I awoke early after the most vivid, full colour, horrifying nightmare... I was in a train crash... and I awoke hanging over the cliff edge... honestly, horrifying, so real, so vivid, so full colour and so repeated throughout the night....
Did I mention at all that this online Zui back to back is HARD! Flip... it is darn hard... if I am not in a Zui, I'm in a hangout, or preparing for or following up on one... and today... well today... I ended the day feeling quite broken...
I was working with a buddy and we had completed some great work and we decided to sign off early and bike... well, that was until I checked my emails... and one of the schools I have been struggling to get a response from responded and an hour and a half later I closed my laptop and got on my bike... Hmmm I really needed that... 15km, home just on dark... good for my ticker... and my mind. So a bit of a reflection on the day that led to this.
Today started early with an alarm set. Off and away with my bobble buddy for 'Incident Prevention Patrol'. Such a privilege to get out and about, and also awesome to get so much more of an insight into his world.
The view back down the hill, across to our home.
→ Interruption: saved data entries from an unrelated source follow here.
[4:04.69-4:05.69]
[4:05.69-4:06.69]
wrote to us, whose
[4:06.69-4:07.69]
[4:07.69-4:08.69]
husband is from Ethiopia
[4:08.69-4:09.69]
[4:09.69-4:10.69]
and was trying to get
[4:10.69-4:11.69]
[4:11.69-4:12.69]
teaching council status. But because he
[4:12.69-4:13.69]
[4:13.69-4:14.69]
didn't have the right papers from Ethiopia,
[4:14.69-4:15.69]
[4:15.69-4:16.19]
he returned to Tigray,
Another very busy day. A real highlight in the day was our weekly session with Dr Lucy Hone and Dr Denise Quinlan from NZIWR. Today we were in a Zoom, spent time in breakout rooms chatting with colleagues. These sessions are invaluable for not only our well being, but for us to share with our educators who are working so incredibly hard to meet needs in this very surreal time.
I really enjoyed the opportunity to reflect before, during and after our session today.
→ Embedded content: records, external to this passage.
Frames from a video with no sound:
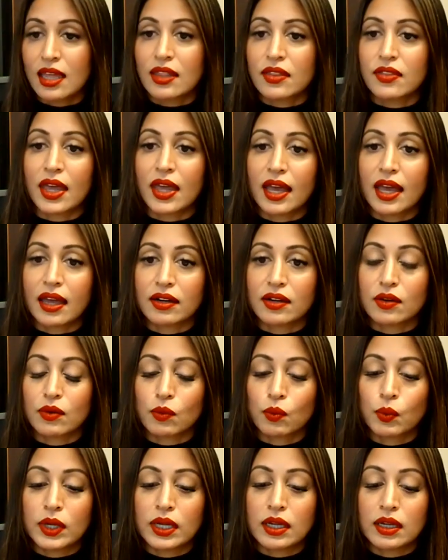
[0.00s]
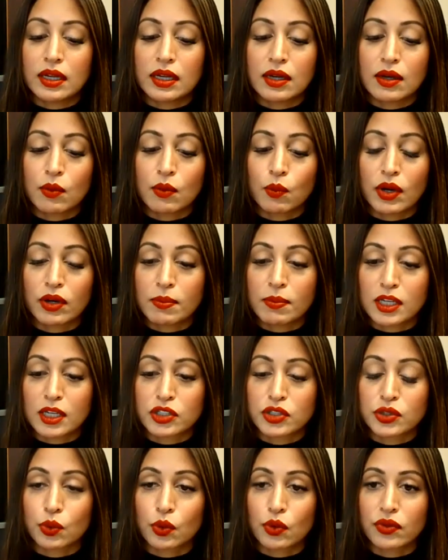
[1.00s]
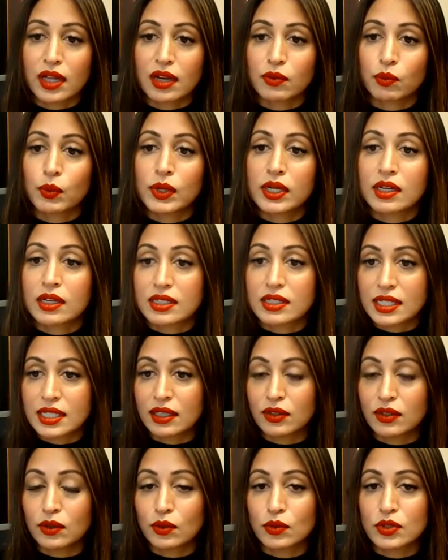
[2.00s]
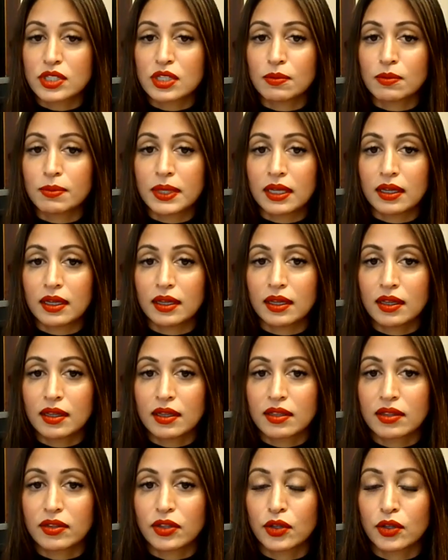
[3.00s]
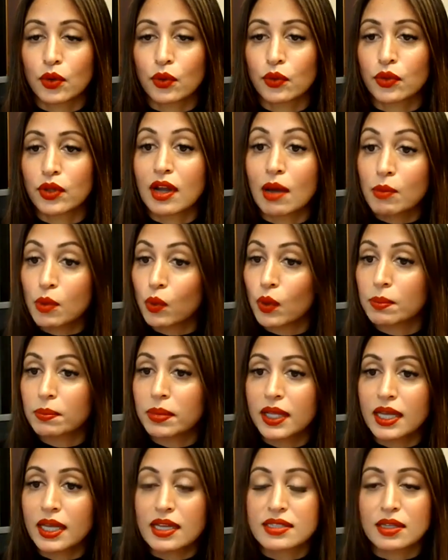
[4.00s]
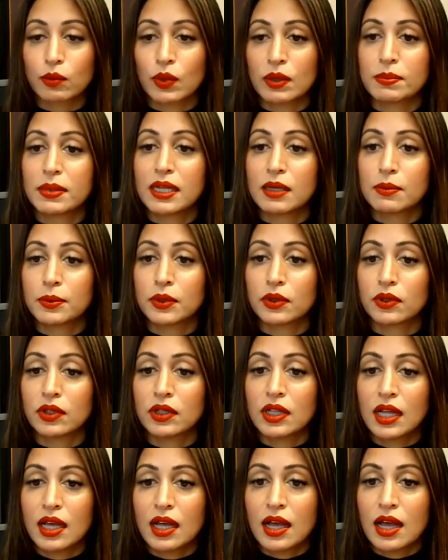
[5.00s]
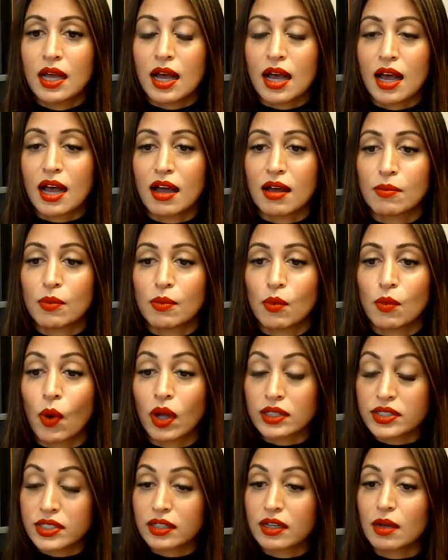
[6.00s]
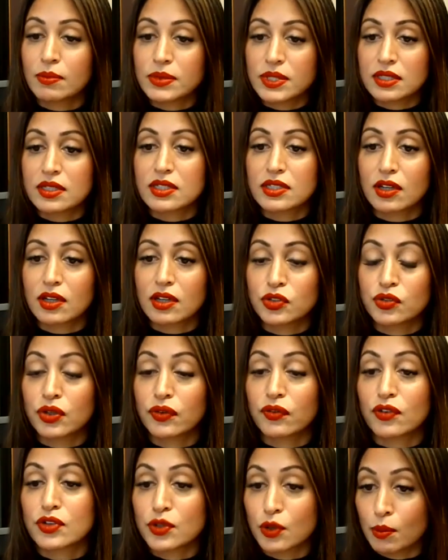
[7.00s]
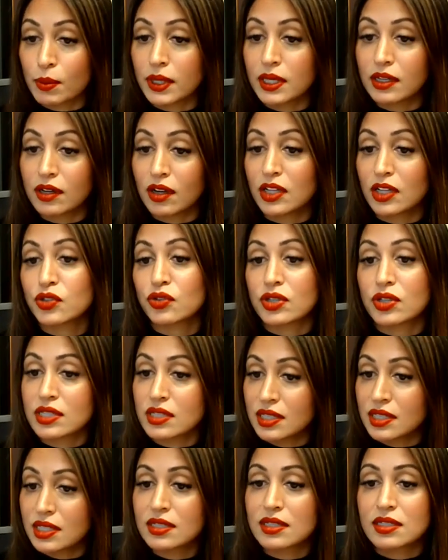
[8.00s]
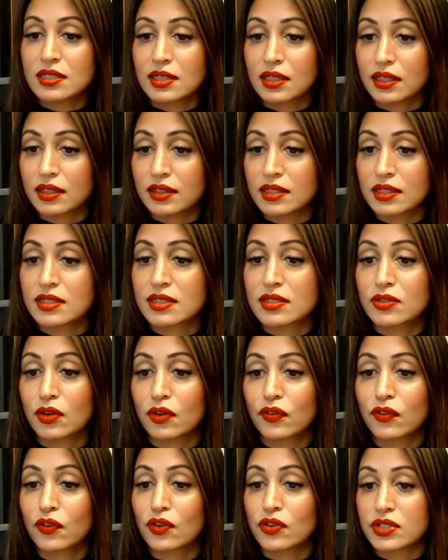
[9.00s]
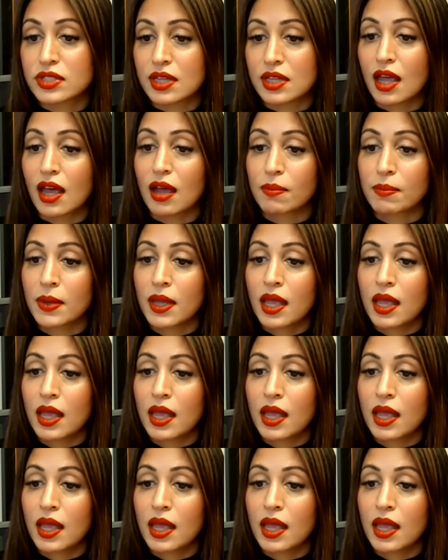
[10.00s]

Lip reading: that we want to make sure that we continue to be, the #1 place that when people want to come to this country, for so many countries, this is their first stop.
We explored positive emotions today. "This rāhui is a season." It is important for us to be aware of what we are paying attention to.
What is new and different now?
Where have I felt bored, frustrated or stuck in this past week?
How am I using this feeling as a doorway to a new opportunity or solution?
How do I increase my experience of positive emotion?
I need to broaden my attention and thinking with improved problem solving and increased perception.
I need to build enduring personal resources: physical, social, mental, psychological.
Positive emotions affect performance and wellbeing.
Positive emotions have an 'undo effect', that helps us recover more rapidly.
Noticing strengths and putting attention on what's good and what is working well.
Benefits are in finding us noticing the silver linings in tough times.
What am I hoping for now? Coping, perseverance, wellbeing...
What personal, whānau strengths am I drawing on?
What silver linings/benefits am I finding?
What am I hoping for now?
Seeking evidence of positive emotions...
What an incredible session. Thank you Lucy and Denise. We are so privileged to have your support.
So the rest of the tough afternoon of meetings should melt away...
I slammed my laptop at 4.45 and hopped on my bike, off down the drive to find I had a puncture... pushed bike back up the drive... swapped for bubble buddy's bike and off I went...
How awesome is this site in the setting sun. So in awe of each and every person who is taking time to keep us entertained... be it teddy bears, jokes, memes, ... you are all amazing.
Autumn, you stunning beauty..... love this patch of poplars... how it has changed in this time of ISO. I have walked, run and now cycled this route many times over the past four weeks and the leaves are like a clock... ticking through the seasons.
A rear site lately. A small plan coming into land at the Taieri Airstrip.
15km later and I made it home just as the light was disappearing...
Today's lesson: "This rāhui is a season." Just like autumn... it too will pass.